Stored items
=== Begin Enclosure ===

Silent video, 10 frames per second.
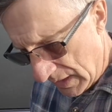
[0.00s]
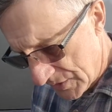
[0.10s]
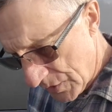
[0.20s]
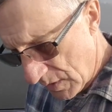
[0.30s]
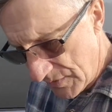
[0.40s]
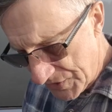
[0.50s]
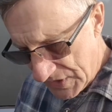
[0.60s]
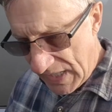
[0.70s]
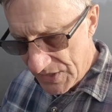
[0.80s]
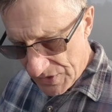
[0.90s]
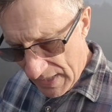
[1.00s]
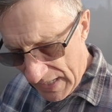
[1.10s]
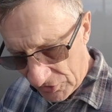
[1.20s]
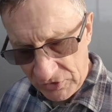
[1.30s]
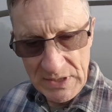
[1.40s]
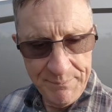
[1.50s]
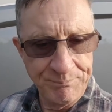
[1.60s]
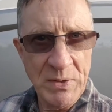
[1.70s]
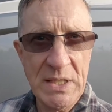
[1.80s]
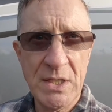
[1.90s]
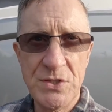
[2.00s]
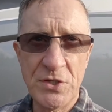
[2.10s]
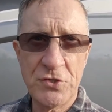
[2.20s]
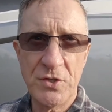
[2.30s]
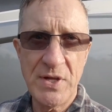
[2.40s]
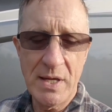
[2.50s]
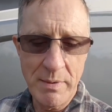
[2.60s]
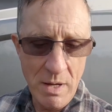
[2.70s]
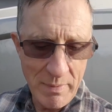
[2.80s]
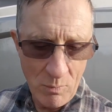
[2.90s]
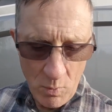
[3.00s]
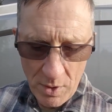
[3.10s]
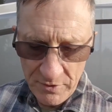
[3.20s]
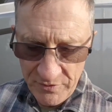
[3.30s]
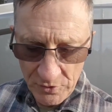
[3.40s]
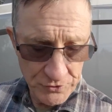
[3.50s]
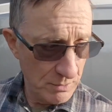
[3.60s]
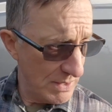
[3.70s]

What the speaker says: So in this case, I actually, in addition to taking out my water filter,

=== End Enclosure ===

§ **What the task asks**:
I'd like every record transcribed exactly, with no pictures carried over.

§ **Reply**:
Silent video, 10 frames per second.
[0.00s]
[0.10s]
[0.20s]
[0.30s]
[0.40s]
[0.50s]
[0.60s]
[0.70s]
[0.80s]
[0.90s]
[1.00s]
[1.10s]
[1.20s]
[1.30s]
[1.40s]
[1.50s]
[1.60s]
[1.70s]
[1.80s]
[1.90s]
[2.00s]
[2.10s]
[2.20s]
[2.30s]
[2.40s]
[2.50s]
[2.60s]
[2.70s]
[2.80s]
[2.90s]
[3.00s]
[3.10s]
[3.20s]
[3.30s]
[3.40s]
[3.50s]
[3.60s]
[3.70s]

What the speaker says: So in this case, I actually, in addition to taking out my water filter,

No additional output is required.